The data:
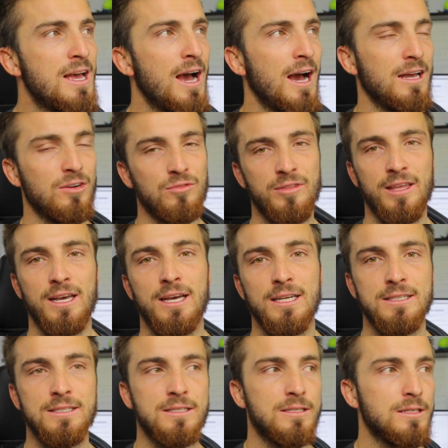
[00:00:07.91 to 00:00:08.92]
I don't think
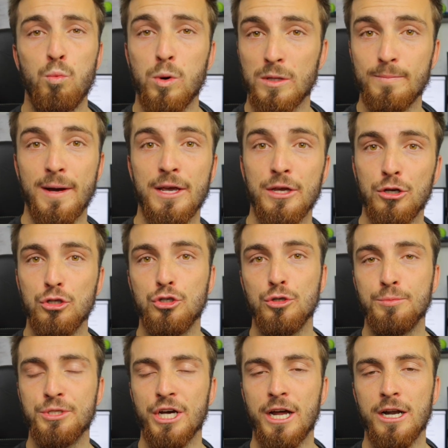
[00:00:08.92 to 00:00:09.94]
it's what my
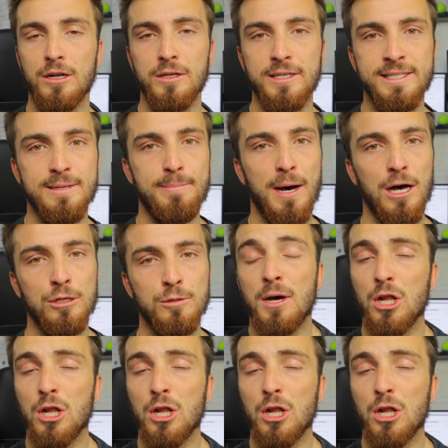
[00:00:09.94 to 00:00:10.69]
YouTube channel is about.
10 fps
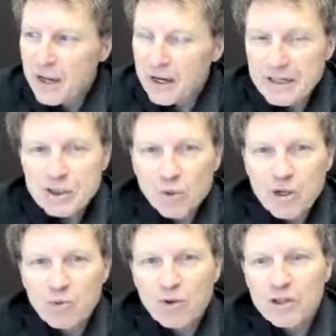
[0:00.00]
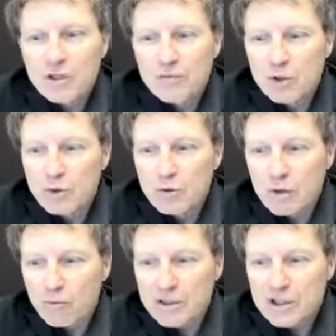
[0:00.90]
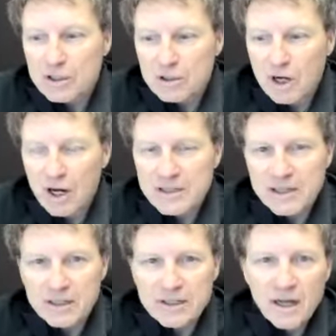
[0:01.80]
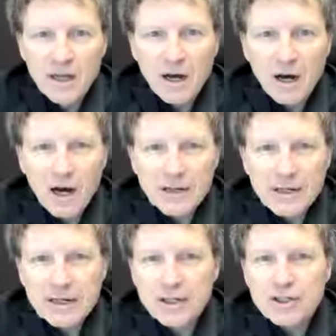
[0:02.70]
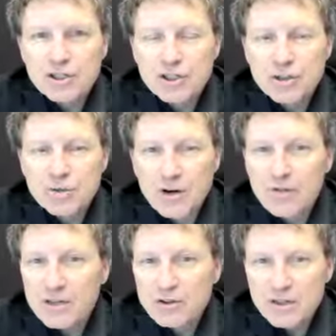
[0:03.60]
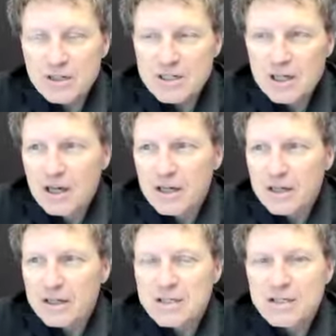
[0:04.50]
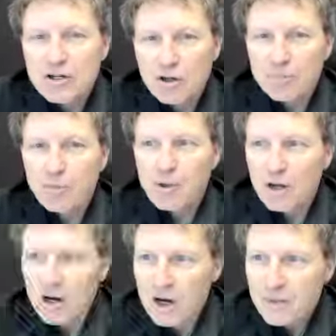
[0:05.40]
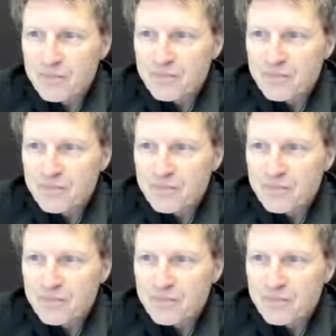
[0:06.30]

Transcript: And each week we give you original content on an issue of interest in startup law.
==
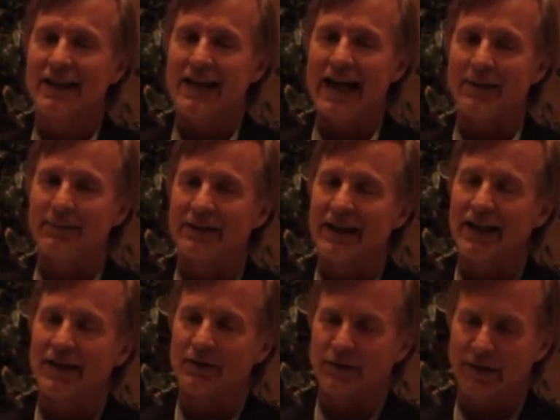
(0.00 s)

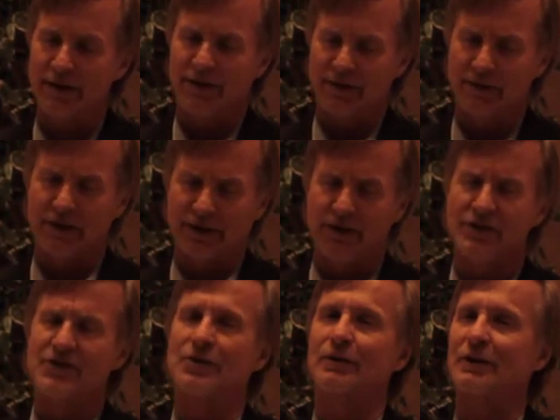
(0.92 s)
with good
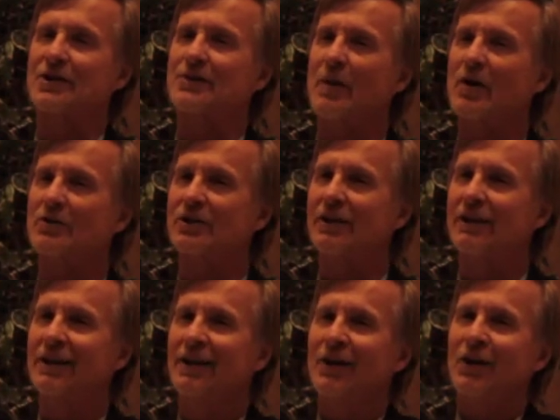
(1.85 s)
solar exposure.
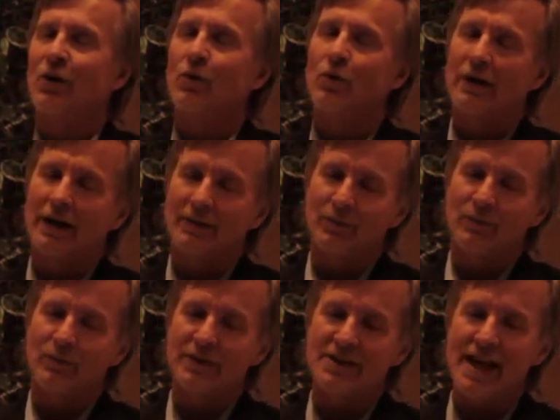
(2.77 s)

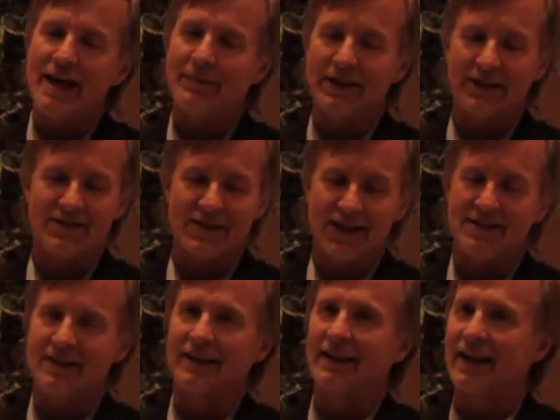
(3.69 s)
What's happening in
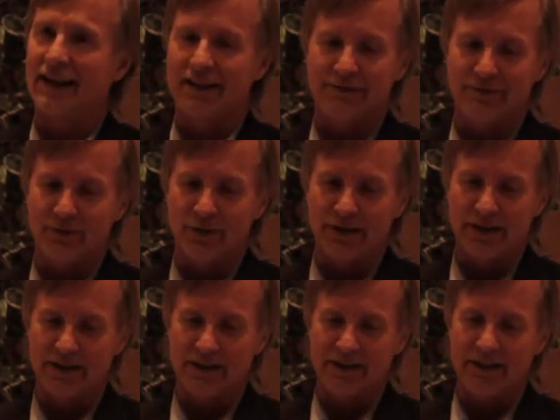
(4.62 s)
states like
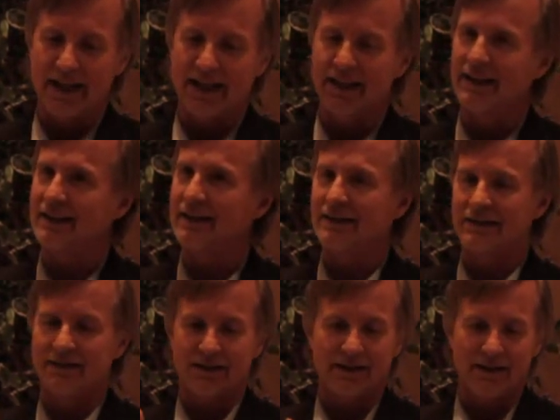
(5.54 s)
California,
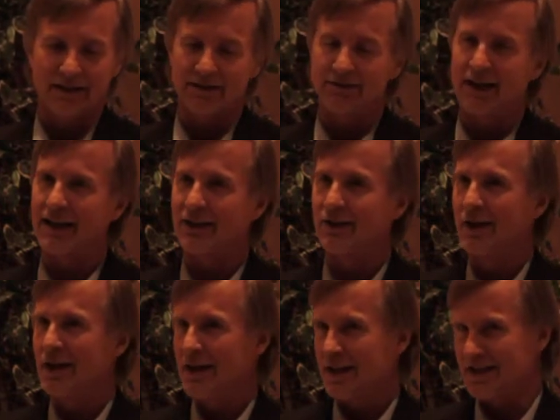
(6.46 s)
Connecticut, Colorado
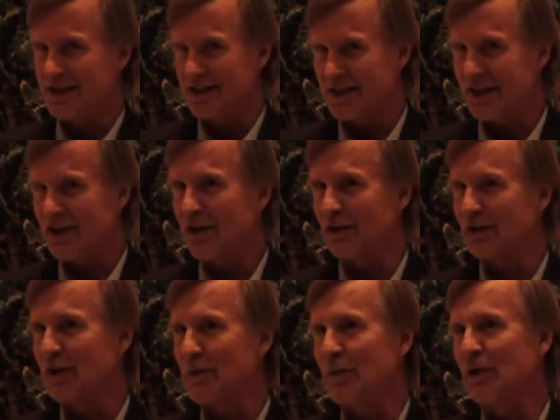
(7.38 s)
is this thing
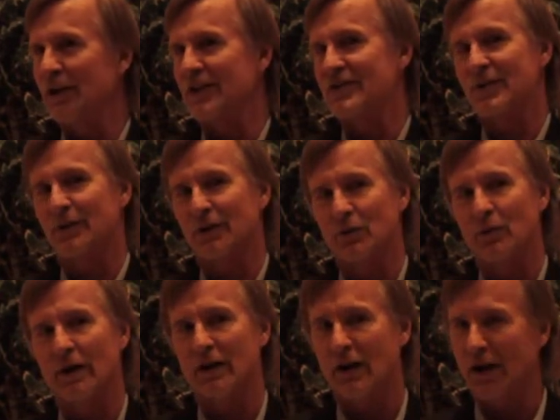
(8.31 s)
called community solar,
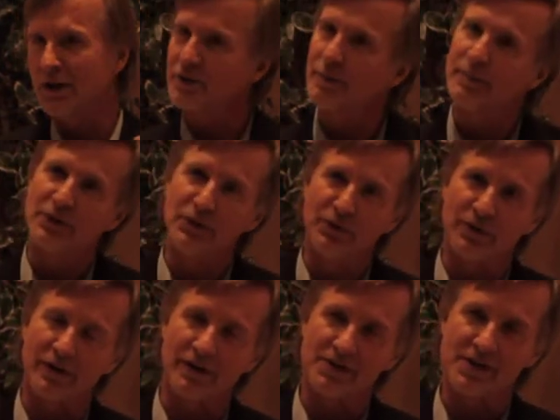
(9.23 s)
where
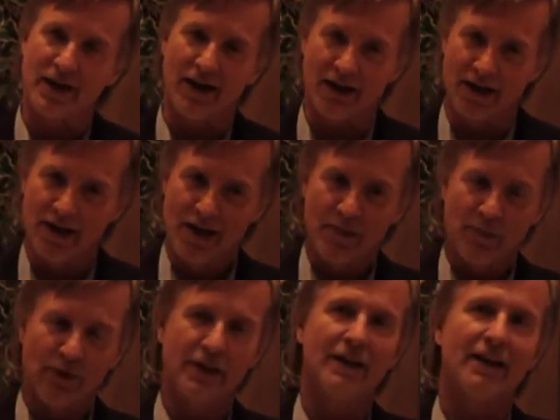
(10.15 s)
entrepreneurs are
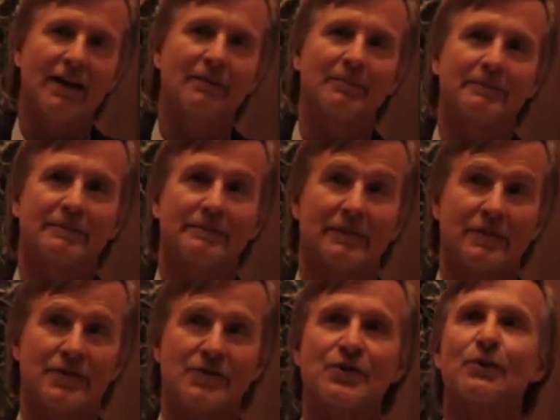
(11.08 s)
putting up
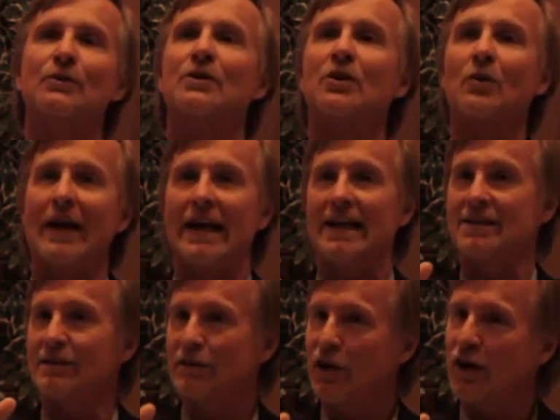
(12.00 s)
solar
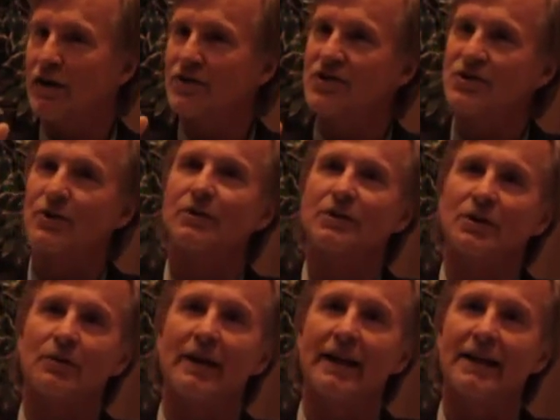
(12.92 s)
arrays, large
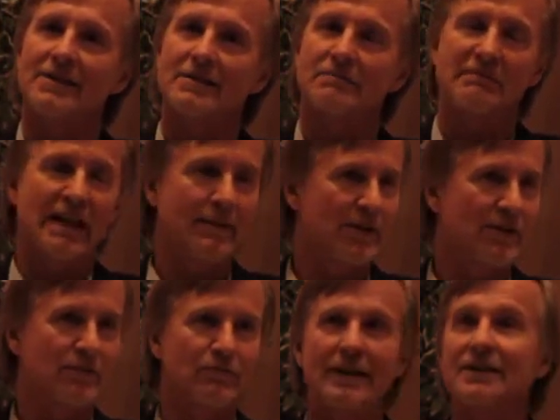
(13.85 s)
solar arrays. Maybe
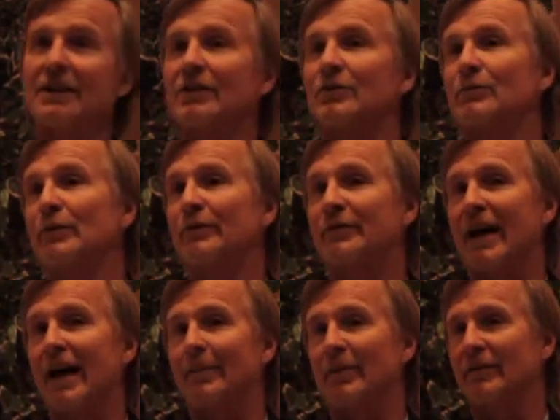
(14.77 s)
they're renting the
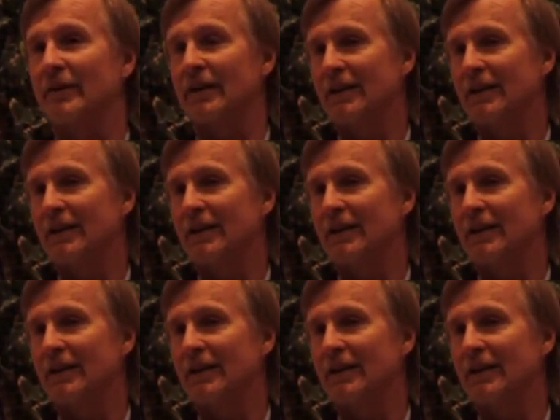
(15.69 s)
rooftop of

Task goal: Although pictures appear among the records above, write out exactly only the lines from the one that has "[00:00:09.94 to 00:00:10.69]" through the one that has "Transcript: And each", and leave the pictures out.

Your solution:
[00:00:09.94 to 00:00:10.69]
YouTube channel is about.
10 fps
[0:00.00]
[0:00.90]
[0:01.80]
[0:02.70]
[0:03.60]
[0:04.50]
[0:05.40]
[0:06.30]

Transcript: And each week we give you original content on an issue of interest in startup law.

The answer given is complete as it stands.